Segment Open
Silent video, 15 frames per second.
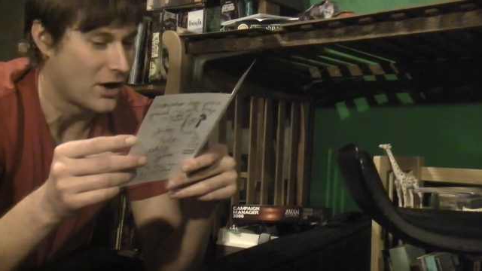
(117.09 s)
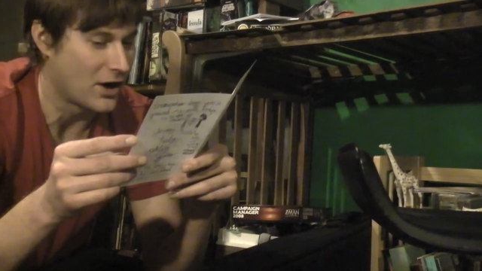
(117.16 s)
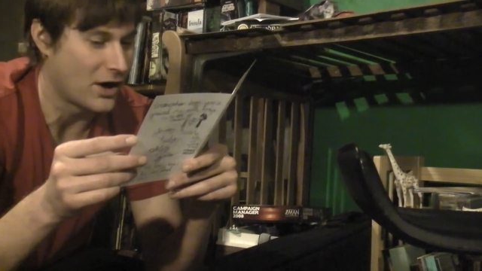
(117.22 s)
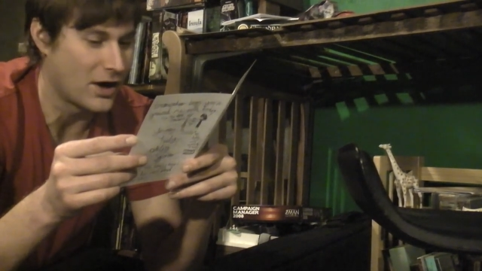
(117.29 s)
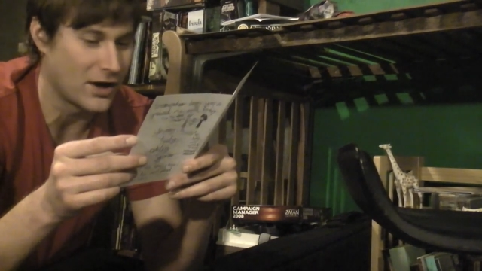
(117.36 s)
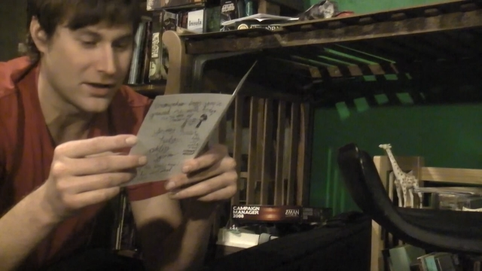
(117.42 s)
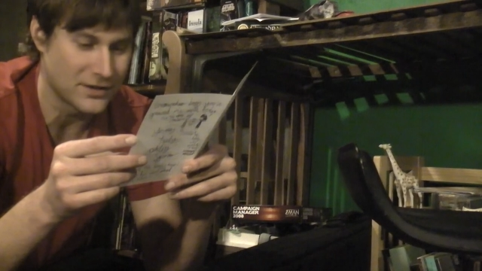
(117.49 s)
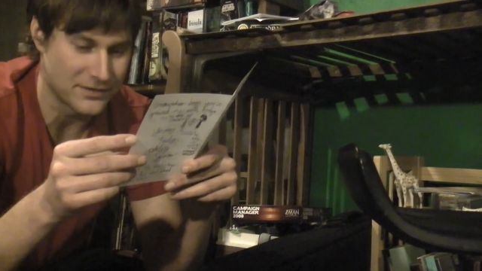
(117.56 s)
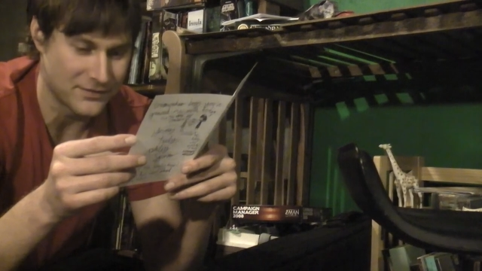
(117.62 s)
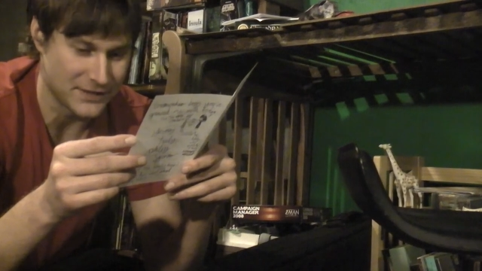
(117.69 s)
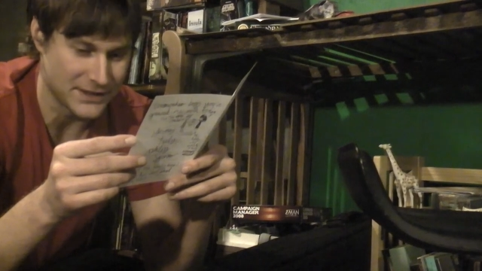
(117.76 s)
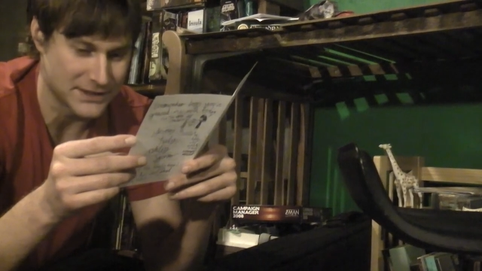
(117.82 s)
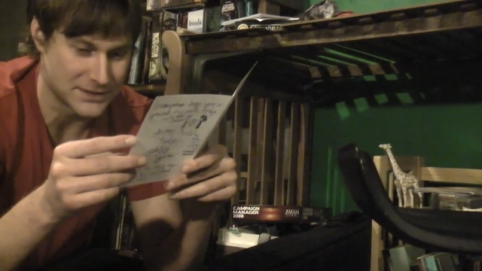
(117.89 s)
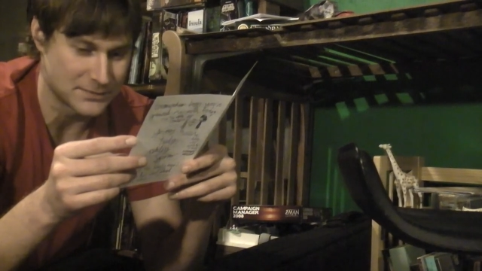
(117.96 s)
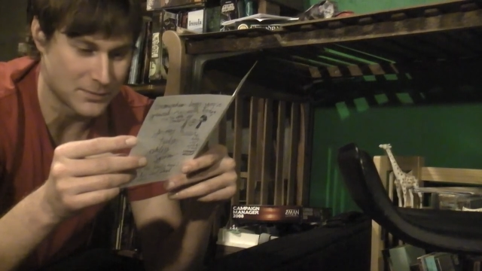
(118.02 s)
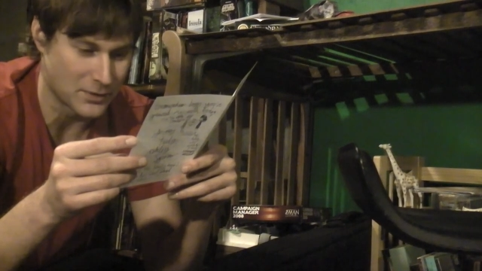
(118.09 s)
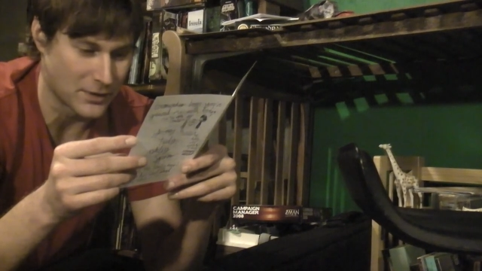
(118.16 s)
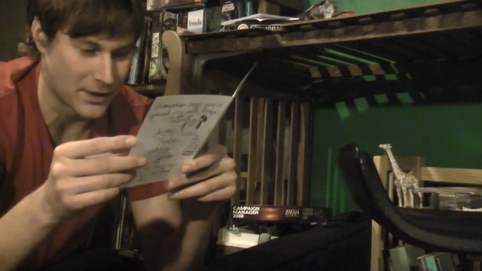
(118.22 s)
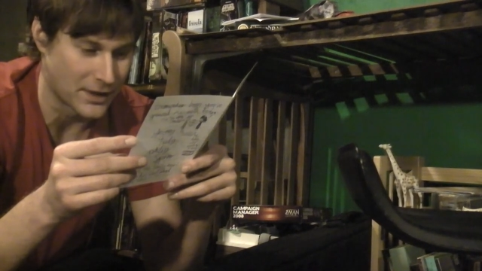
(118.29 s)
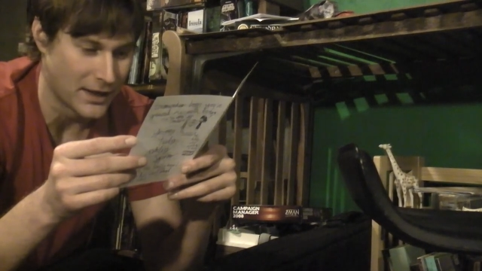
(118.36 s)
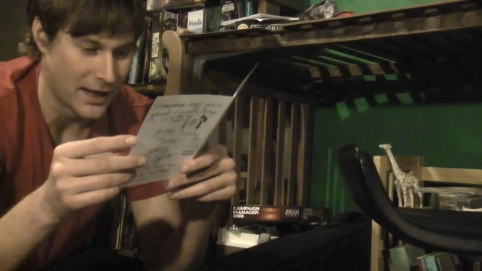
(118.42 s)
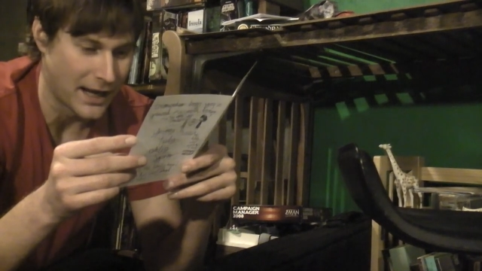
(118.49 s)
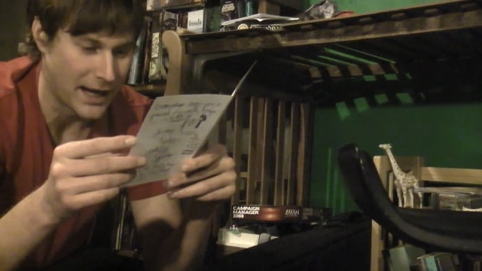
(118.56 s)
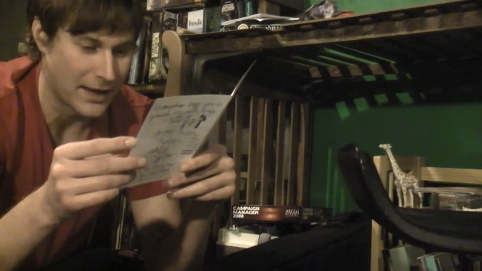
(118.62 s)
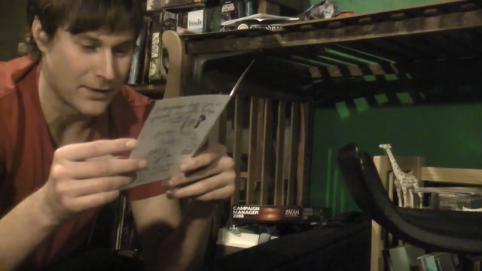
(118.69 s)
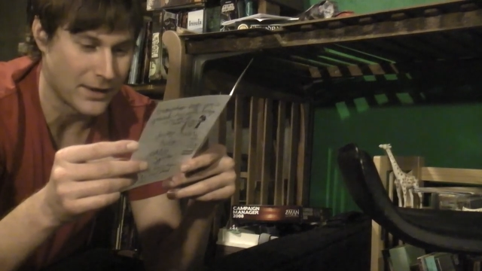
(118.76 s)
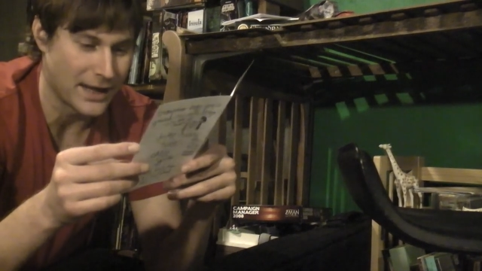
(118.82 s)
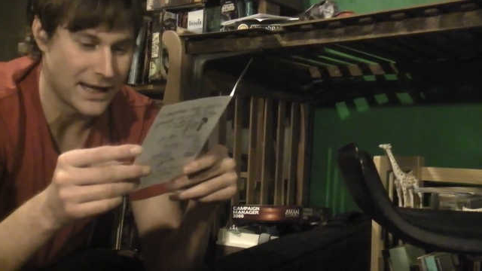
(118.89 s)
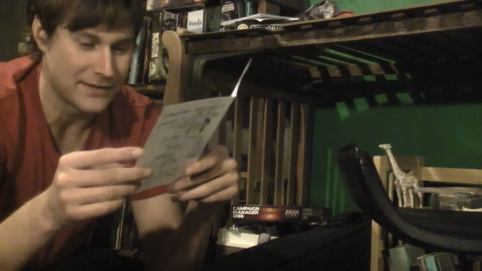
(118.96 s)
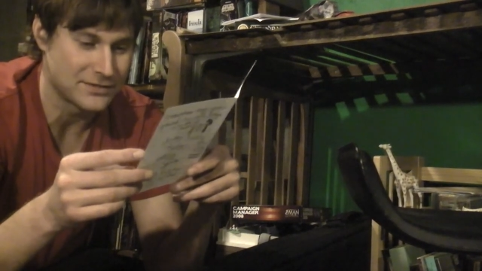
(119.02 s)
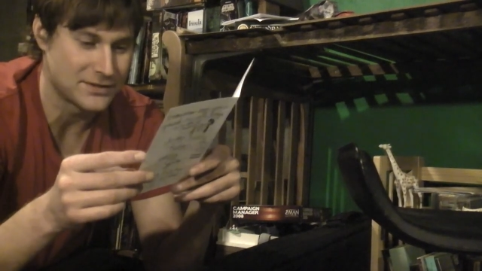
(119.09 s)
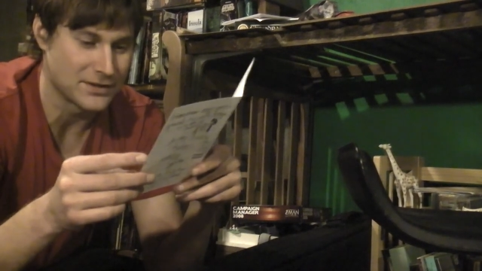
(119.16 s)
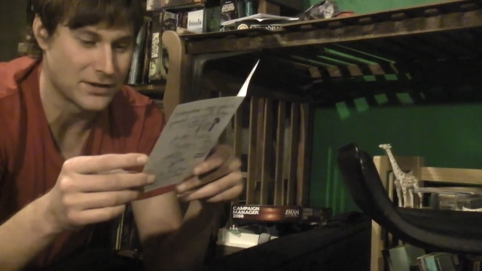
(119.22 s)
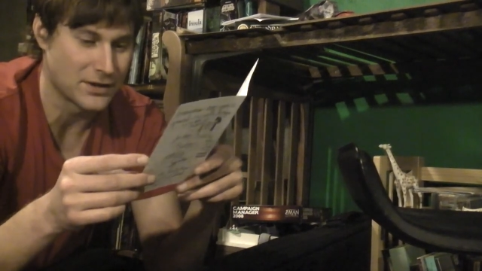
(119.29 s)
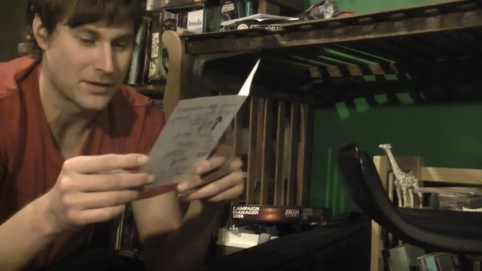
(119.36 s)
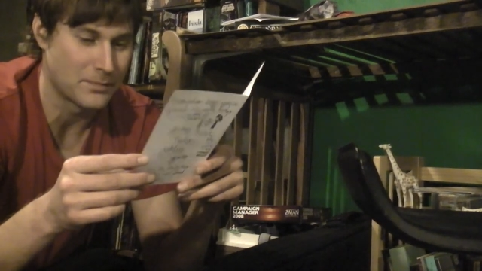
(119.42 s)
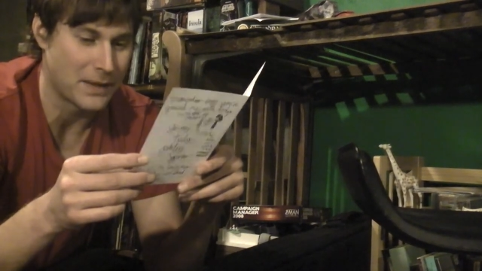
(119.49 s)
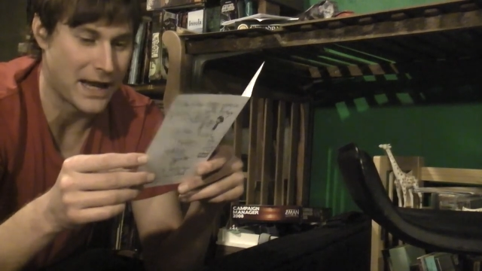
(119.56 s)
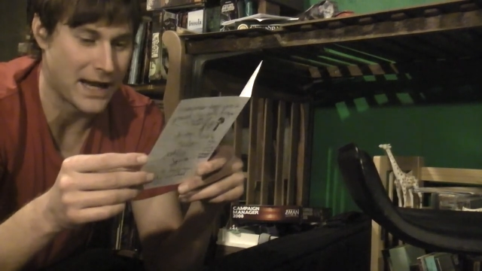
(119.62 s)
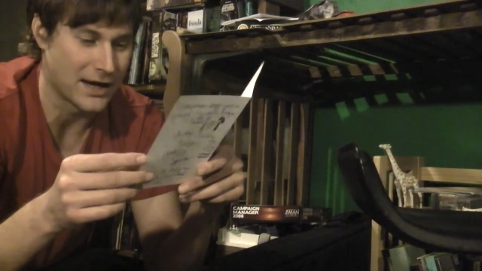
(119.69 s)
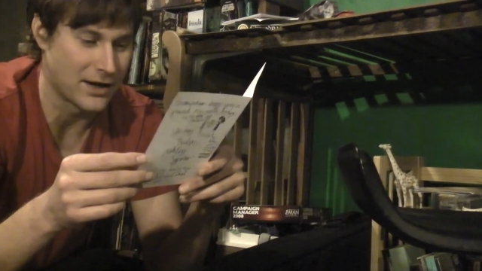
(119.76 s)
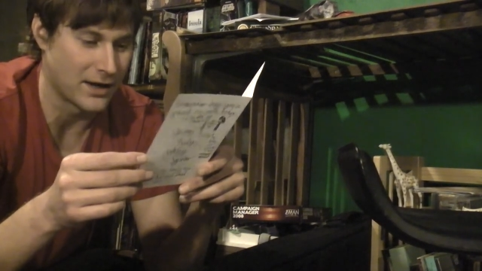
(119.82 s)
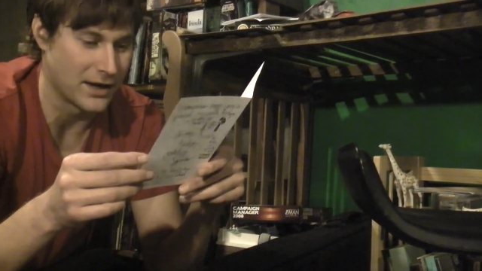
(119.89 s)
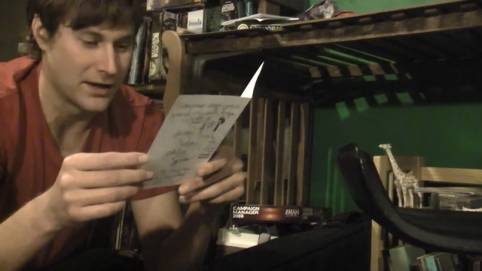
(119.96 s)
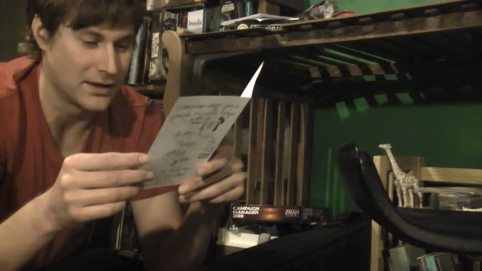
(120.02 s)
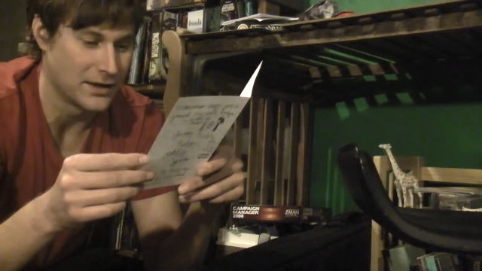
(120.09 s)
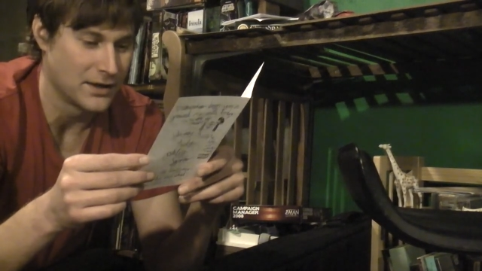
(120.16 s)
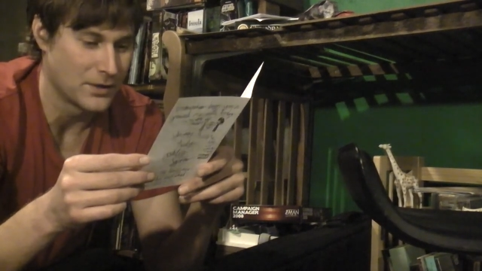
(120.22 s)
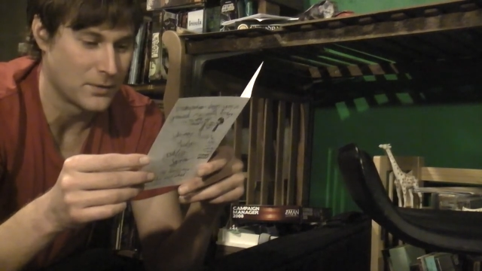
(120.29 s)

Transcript: all of these and more I will have to look back on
Segment Closed
__WORK INSTRUCTIONS__
Reproduce the lines above letter for letter. The pictures stay behind.

__RESULT OF THIS TASK__
Silent video, 15 frames per second.
(117.09 s)
(117.16 s)
(117.22 s)
(117.29 s)
(117.36 s)
(117.42 s)
(117.49 s)
(117.56 s)
(117.62 s)
(117.69 s)
(117.76 s)
(117.82 s)
(117.89 s)
(117.96 s)
(118.02 s)
(118.09 s)
(118.16 s)
(118.22 s)
(118.29 s)
(118.36 s)
(118.42 s)
(118.49 s)
(118.56 s)
(118.62 s)
(118.69 s)
(118.76 s)
(118.82 s)
(118.89 s)
(118.96 s)
(119.02 s)
(119.09 s)
(119.16 s)
(119.22 s)
(119.29 s)
(119.36 s)
(119.42 s)
(119.49 s)
(119.56 s)
(119.62 s)
(119.69 s)
(119.76 s)
(119.82 s)
(119.89 s)
(119.96 s)
(120.02 s)
(120.09 s)
(120.16 s)
(120.22 s)
(120.29 s)

Transcript: all of these and more I will have to look back on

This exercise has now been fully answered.